One of the most important things to become familiar with are the RPM macros available. The default macros are set at '/usr/lib/rpm/macros' on RedHat systems. You can override the defaults with your own macros file in your home directory. Simply create the file '~/.rpmmacros' and add the macro changes there.
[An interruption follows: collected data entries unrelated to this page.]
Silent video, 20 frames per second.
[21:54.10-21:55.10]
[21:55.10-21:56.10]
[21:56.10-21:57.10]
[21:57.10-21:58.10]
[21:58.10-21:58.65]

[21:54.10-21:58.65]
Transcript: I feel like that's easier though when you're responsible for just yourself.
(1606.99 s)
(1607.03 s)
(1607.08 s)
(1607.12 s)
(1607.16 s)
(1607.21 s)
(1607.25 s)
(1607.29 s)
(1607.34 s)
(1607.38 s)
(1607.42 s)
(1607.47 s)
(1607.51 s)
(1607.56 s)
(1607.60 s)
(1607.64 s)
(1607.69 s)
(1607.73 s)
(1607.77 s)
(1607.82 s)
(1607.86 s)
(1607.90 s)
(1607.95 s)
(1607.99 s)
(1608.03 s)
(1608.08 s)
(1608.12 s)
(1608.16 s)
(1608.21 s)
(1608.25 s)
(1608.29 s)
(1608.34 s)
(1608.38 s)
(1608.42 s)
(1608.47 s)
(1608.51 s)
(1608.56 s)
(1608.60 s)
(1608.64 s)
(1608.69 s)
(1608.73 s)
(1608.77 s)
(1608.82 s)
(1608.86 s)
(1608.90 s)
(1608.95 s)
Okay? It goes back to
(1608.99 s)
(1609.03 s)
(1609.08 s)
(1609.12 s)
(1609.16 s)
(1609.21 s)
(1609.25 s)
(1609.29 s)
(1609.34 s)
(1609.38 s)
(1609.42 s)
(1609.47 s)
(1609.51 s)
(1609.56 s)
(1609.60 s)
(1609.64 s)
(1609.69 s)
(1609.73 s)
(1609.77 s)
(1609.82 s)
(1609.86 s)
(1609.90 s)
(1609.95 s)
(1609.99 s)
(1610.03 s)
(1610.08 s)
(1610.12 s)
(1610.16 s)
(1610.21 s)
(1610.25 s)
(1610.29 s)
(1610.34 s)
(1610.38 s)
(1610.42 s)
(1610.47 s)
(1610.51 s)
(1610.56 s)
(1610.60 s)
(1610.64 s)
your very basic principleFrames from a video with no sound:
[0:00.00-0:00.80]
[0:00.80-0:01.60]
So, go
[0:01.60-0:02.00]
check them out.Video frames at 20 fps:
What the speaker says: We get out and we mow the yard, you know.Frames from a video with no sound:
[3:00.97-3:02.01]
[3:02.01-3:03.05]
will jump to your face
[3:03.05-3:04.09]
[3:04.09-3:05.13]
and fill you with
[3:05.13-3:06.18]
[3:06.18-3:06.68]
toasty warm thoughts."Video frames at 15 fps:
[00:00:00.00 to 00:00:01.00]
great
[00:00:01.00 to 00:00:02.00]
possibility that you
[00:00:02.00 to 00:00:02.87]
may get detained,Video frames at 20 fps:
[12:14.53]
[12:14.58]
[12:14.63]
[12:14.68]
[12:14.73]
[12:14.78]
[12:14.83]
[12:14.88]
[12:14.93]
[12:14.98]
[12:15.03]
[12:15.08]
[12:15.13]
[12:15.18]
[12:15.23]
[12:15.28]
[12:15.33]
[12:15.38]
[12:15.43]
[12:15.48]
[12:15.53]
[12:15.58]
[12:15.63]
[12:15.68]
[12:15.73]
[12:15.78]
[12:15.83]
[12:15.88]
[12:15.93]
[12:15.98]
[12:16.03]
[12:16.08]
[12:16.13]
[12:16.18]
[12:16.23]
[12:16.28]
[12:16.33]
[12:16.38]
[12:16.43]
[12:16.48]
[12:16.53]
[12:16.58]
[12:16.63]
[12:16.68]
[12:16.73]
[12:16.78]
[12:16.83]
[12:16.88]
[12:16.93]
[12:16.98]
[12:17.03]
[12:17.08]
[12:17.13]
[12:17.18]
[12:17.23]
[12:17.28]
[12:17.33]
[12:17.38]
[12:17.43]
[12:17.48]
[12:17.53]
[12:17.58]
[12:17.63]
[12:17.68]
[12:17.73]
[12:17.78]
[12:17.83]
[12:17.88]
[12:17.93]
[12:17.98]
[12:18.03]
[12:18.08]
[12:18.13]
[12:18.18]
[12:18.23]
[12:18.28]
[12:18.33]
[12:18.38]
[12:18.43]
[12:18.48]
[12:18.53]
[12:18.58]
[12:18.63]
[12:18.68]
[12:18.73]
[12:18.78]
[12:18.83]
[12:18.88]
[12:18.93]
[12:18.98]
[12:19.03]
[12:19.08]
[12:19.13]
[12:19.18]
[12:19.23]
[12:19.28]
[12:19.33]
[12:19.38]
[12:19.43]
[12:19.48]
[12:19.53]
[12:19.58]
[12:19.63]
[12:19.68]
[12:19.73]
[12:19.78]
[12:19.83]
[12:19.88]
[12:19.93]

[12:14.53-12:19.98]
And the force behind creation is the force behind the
For the purpose of interest, the following is a snippet from '/usr/lib/rpm/macros':

%_usr                   /usr
%_usrsrc                %{_usr}/src
%_var                   /var
%__awk                  gawk
%__bzip2                /usr/bin/bzip2
%__cat                  /bin/cat
%__chgrp                /bin/chgrp
%__chmod                /bin/chmod
%__chown                /bin/chown
%__cp                   /bin/cp
%__cpio                 /bin/cpio
%__file                 /usr/bin/file
%__gpg                  /usr/bin/gpg
%__grep                 /bin/grep
%__gzip                 /bin/gzip
%__id                   /usr/bin/id
%__install              /usr/bin/install
%__ln_s                 ln -s
%__make                 /usr/bin/make
%__mkdir                /bin/mkdir
%__mkdir_p              /bin/mkdir -p
%__mv                   /bin/mv


You will notice that directories generally have a single '_' and commands have a double '__'. You should adapt this schema when creating your own macros. To define a macro, or more commonly a variable in the Spec itself you simply define it:

%define myvar value


You would then use the variable as '%{myvar}' which of course equals 'value'. You can also define variables at command line. Take for example, you may want to add an OS release tag to the RPMs (such as .rhel4). Add the following to the top of the Spec where the Release directive is:

Release: 1.bjd.%{os_ver_tag}


Now from command line, you would do the following:

<b>[root@linuxbox SPECS/]#</b> rpmbuild -ba \
SPECS/pLsearch.bjd.spec \ 
--define="os_ver_tag rhel4"

Note: The backslashes delimite the line breaks. This is actually a single command.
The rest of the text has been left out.